B&B: What do you think about the domicile based reservation at NLIU?

PSS: It is a State decision. We have no role in it. I don’t think it is a bad move. Let me tell you why I think so. The students who come through the domicile quota can compete with the students of any other State in the country. The fact which is not known to most people is that it is not a reservation for Madhya Pradesh but rather a reservation for Indore, Bhopal, Jabalpur, and Gwalior.

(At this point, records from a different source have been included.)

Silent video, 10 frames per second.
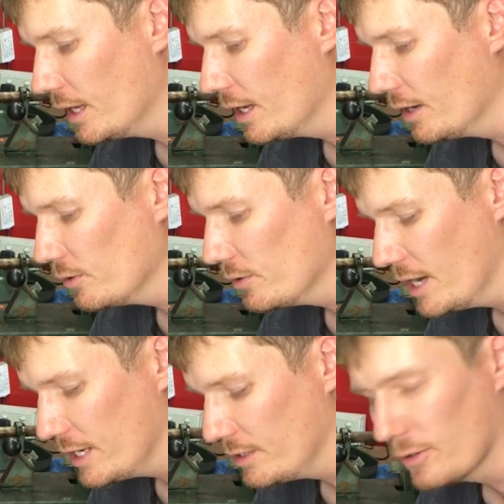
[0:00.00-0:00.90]

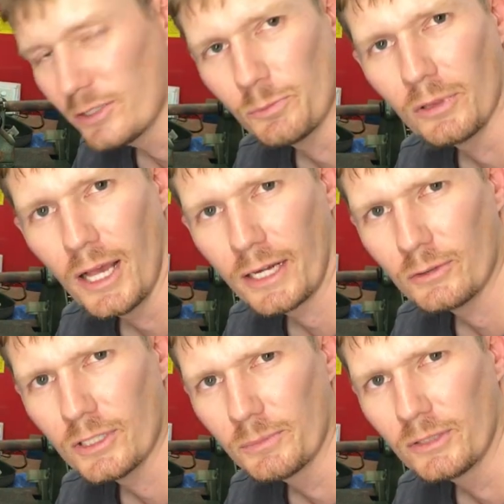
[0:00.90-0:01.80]
or anodized
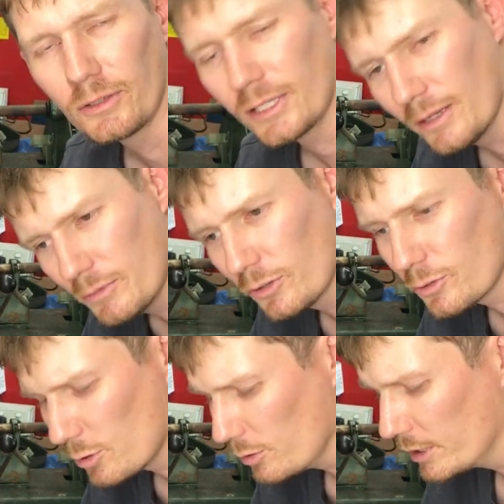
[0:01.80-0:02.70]
black or something like that.
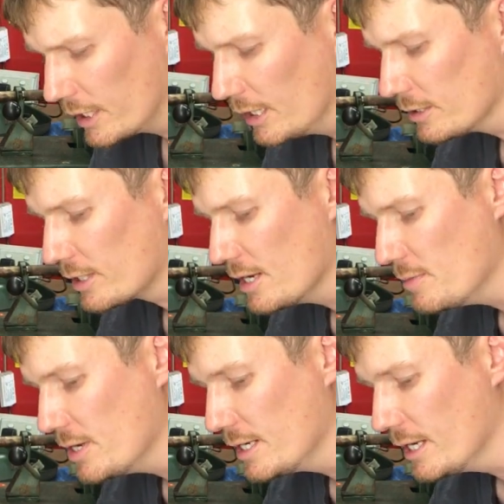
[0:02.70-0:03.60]
Not sure on the colour scheme
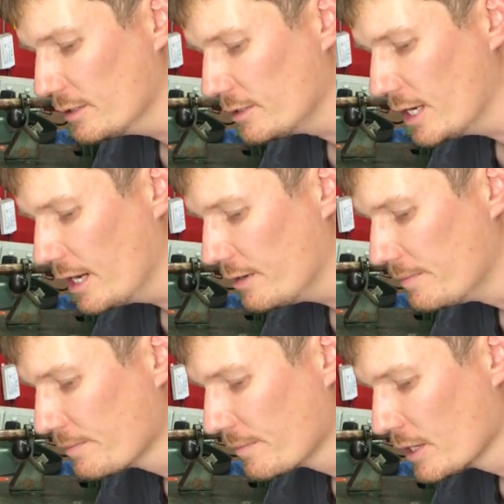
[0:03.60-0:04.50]
here yet, so
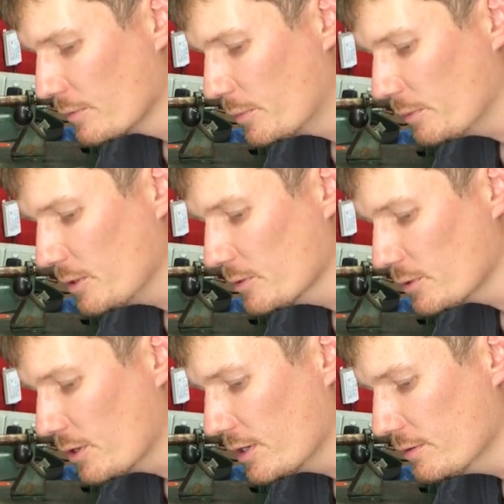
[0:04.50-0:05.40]
pop them
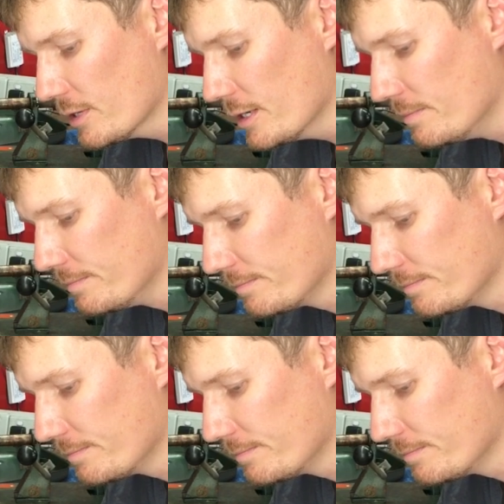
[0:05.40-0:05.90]
aside anyway.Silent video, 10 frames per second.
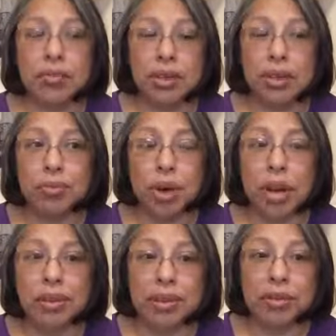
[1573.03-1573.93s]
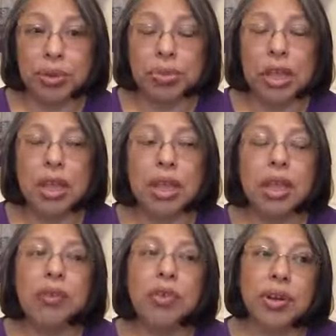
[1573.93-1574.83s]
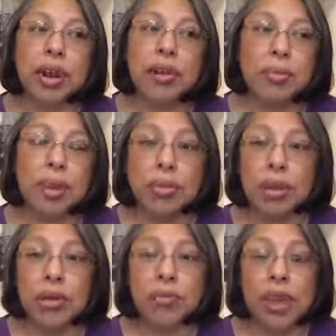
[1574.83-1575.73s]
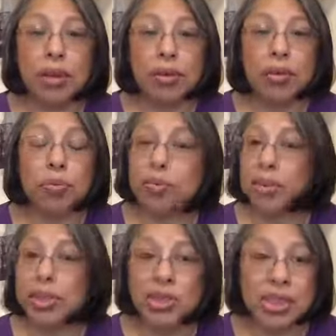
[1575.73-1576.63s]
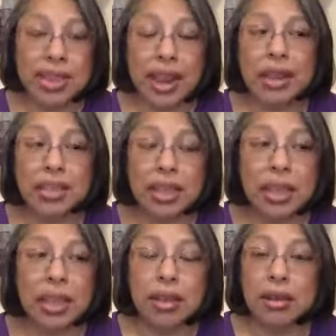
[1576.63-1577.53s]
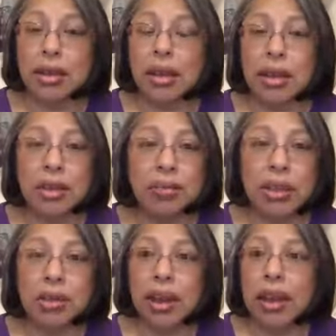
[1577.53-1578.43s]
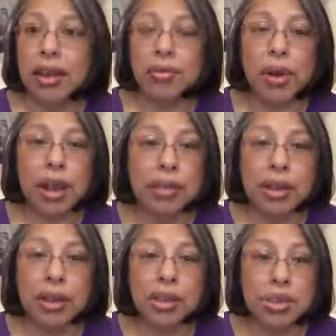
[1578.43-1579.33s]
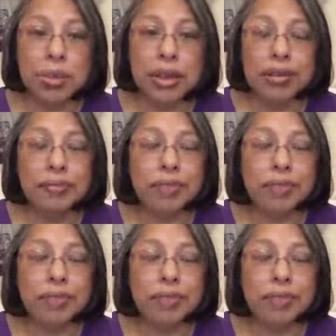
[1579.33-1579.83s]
private group. If you're not a member of that group, you please just ask, and either I or Rob can let you in.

These cities  have the best schools and the students who take the benefit of this quota are some of the best students.

B&B: Isn’t this unfair to the students of the rest of the country?

PSS: Why is it unfair? State money has been invested in the institution. Doesn’t the State have a right to give preference to its product? [NLSIU] Bangalore is entirely different; it was a Bar Council institution, so the structure is different. But Bangalore will not protect itself from the reservation demand of Karnataka; that has already started. Also we are a part of the wider political system. We have to survive.

B&B: Why should one study law?

PSS: Law gives you the ability to think rationally. My view is that everyone must study law whether they are a scientist or a doctor or are in any other profession. Law is close to life. In order to structure our own life style we must know the law. And I have faith in law. My simple one line mantra is that whatever is permissible by law, do that. I never surrendered to any politician, relying only on the strength of the law.

When I was at IIPA, the one final advise I would give during the valedictory was that if you stood on the side of law, no one will touch you in your entire career. If you are wrong, if you try to twist the law to satisfy your greed than you are inviting trouble. It is only the law which will come to your aid. Your parents might disown you but the law will never disown you if you are committed to  law. You may be powerful, you may be very powerful but remember that the law is above you.